Gli ufficiali borbonici, infatti, non avevano previsto che ad insorgere sarebbero stati i militari del 3° reggimento, coloro i quali si erano già distinti per ferocia e crudeltà, nella repressione dei moti catanesi nel 1849. Erano proprio loro che, dieci anni più tardi, marciavano con foga, all'alba del 7 luglio, verso la zona di Capo di Chino; erano sempre loro a dare inizio agli scontri armati, quella stessa notte, malgrado i tentativi di mediazione provenienti dalla reggia di Capodimonte. A quel punto, non restava che rispondere alla violenza con altra violenza: il coordinamento della repressione veniva dunque affidato al generale Alessandro Nunziante, mentre gli svizzeri davano vita ad un'escalation di brutalità. Uno dietro l'altro, i cadaveri toccavano il suolo: gente comune, fino al giorno prima considerata amica, e naturalmente soldati borbonici; il tenente Roverea e tre semplici reclute morivano sul colpo, Haller e Stetteler riportavano gravi ferite.
A quel punto, anche gli altri corpi svizzeri sceglievano di intervenire, per bloccare quella spirale di violenza, e accettavano di combattere contro i loro compatrioti. Era una decisione quanto mai difficile e dolorosa, come dimostra il sofferto Memoriale che il generale Von Mechel, a capo del 13° battaglione Cacciatori, inviava al re pochi giorni più tardi, per dar conto del suo leale operato (clicca qui per leggerlo). Solo dopo una settimana, grazie anche a quegli interventi straordinari, era finalmente possibile stroncare la rivolta: a quel punto, però, Francesco II appariva quanto mai determinato a sciogliere i reggimenti svizzeri, intimando l'estradizione a tutti i loro componenti. Già il 23 agosto venivano imbarcati 736 uomini del 3° reggimento, nei giorni successivi ne partivano 637 del 2°. Secondo le direttive del sovrano, a loro avrebbero dovuto aggiungersi anche i militari del 4° e del 13° battaglione, che pure avevano imbracciato le armi per riportare l'ordine. L'applicazione di quelle misure, tuttavia, non era affatto semplice: alle proteste di chi, come Von Mechel, continuava a rivendicare la propria fedeltà alla corona borbonica, si aggiungevano infatti le suppliche di coloro i quali non volevano lasciare il Regno. Giovanni Shlupps, per esempio, scriveva al generale Filangieri affinchè gli permettesse di restare, perchè «sposato con una napoletana, che è incinta, ed avendo mutato religione da protestante a cattolica». Pur di vivere nelle Due Sicilie, il soldato si offriva di assumere il rango di «semplice paesano».

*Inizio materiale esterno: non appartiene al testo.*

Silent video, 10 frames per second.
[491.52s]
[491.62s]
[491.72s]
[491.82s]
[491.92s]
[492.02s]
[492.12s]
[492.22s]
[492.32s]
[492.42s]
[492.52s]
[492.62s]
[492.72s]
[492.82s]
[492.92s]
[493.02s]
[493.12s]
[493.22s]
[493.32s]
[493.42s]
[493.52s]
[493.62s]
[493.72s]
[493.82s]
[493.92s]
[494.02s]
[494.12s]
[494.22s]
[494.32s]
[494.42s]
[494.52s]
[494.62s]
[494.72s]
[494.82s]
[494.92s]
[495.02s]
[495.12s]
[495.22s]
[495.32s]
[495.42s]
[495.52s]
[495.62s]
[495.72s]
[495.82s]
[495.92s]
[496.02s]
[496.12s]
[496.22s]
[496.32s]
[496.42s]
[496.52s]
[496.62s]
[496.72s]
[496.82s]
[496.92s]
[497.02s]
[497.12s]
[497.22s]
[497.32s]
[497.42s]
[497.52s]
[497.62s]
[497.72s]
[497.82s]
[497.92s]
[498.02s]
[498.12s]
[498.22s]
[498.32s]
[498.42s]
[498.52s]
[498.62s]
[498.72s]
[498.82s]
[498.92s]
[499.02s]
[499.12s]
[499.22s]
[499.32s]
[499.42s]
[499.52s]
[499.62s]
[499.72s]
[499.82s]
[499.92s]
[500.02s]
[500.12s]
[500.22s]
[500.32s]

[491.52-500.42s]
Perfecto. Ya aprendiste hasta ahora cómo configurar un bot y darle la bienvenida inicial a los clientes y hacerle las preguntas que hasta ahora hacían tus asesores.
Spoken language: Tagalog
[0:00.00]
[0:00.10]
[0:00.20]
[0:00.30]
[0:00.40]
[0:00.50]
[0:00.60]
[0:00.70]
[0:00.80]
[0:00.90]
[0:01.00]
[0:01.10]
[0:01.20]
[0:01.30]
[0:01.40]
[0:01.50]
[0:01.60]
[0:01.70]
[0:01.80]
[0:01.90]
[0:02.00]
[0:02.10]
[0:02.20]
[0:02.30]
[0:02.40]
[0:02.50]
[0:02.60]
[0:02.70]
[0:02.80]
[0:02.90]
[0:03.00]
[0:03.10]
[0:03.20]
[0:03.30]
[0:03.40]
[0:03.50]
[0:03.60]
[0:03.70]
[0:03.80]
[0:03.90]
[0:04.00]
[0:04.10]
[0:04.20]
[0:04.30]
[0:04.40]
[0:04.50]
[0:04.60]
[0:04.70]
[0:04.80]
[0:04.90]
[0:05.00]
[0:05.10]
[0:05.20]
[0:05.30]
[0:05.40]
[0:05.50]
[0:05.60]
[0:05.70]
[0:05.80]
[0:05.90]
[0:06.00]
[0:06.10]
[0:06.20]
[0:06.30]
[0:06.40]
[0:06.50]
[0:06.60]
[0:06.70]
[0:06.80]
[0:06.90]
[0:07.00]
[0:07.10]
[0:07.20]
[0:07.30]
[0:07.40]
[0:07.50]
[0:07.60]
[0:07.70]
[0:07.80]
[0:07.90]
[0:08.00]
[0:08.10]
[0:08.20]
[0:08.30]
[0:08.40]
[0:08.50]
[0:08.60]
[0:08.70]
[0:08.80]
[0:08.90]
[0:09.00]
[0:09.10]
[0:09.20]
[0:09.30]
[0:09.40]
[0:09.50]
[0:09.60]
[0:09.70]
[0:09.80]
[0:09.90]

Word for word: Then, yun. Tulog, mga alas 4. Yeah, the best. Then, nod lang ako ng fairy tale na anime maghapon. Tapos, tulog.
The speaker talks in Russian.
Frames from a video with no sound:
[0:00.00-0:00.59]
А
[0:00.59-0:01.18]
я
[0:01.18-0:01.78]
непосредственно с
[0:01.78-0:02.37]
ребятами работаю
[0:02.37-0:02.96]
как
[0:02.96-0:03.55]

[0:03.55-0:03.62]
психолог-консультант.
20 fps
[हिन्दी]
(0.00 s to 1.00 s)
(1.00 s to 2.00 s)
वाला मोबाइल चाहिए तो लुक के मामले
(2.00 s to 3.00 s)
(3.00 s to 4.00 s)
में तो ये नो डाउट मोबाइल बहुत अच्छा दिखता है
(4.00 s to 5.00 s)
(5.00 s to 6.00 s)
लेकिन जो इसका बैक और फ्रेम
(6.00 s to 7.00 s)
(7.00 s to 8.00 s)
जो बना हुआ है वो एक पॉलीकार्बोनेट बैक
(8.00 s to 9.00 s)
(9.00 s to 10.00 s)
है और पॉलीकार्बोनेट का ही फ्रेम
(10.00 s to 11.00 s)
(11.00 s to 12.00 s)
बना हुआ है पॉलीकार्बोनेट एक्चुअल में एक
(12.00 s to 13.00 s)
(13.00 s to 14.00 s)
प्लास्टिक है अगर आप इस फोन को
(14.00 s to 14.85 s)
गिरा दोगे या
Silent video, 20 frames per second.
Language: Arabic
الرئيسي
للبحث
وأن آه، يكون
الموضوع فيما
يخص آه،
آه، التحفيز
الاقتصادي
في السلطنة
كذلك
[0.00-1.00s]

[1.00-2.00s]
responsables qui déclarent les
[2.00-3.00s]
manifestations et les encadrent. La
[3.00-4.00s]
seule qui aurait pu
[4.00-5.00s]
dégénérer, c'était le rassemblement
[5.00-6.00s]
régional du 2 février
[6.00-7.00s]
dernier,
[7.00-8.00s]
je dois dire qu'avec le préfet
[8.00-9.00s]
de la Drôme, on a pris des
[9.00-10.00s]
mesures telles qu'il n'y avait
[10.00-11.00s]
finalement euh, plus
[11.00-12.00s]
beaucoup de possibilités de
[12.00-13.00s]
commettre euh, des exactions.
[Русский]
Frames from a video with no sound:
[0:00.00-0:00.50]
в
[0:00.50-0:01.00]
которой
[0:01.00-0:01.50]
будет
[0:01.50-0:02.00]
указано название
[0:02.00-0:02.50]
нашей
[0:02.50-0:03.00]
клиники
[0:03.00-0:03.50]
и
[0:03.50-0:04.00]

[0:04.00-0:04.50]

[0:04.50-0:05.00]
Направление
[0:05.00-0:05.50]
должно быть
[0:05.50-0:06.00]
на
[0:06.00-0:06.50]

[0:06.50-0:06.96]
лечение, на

Era una richiesta accorata, la sua, e non certo l'unica. Migliaia di lettere si muovevano su e giù per le province, scuotendo l'animo dei funzionari incaricati di dare luogo alle partenze e gettandoli in confusione circa la giusta decisione da prendere. Quella misura, del resto, era destinata a causare un enorme sconvolgimento nella configurazione dell'esercito, e proprio per smorzarne in qualche modo l'impatto Francesco II acconsentiva infine a sostituire i corpi soppressi con dei nuovi battaglioni, secondo il progetto presentato da Von Mechel. Sarebbero stati proprio questi corpi, di lì a qualche mese, a battersi con valore e coraggio nella disperata difesa del Regno delle Due Sicilie all'indomani dello sbarco dei Mille.

S.A.G.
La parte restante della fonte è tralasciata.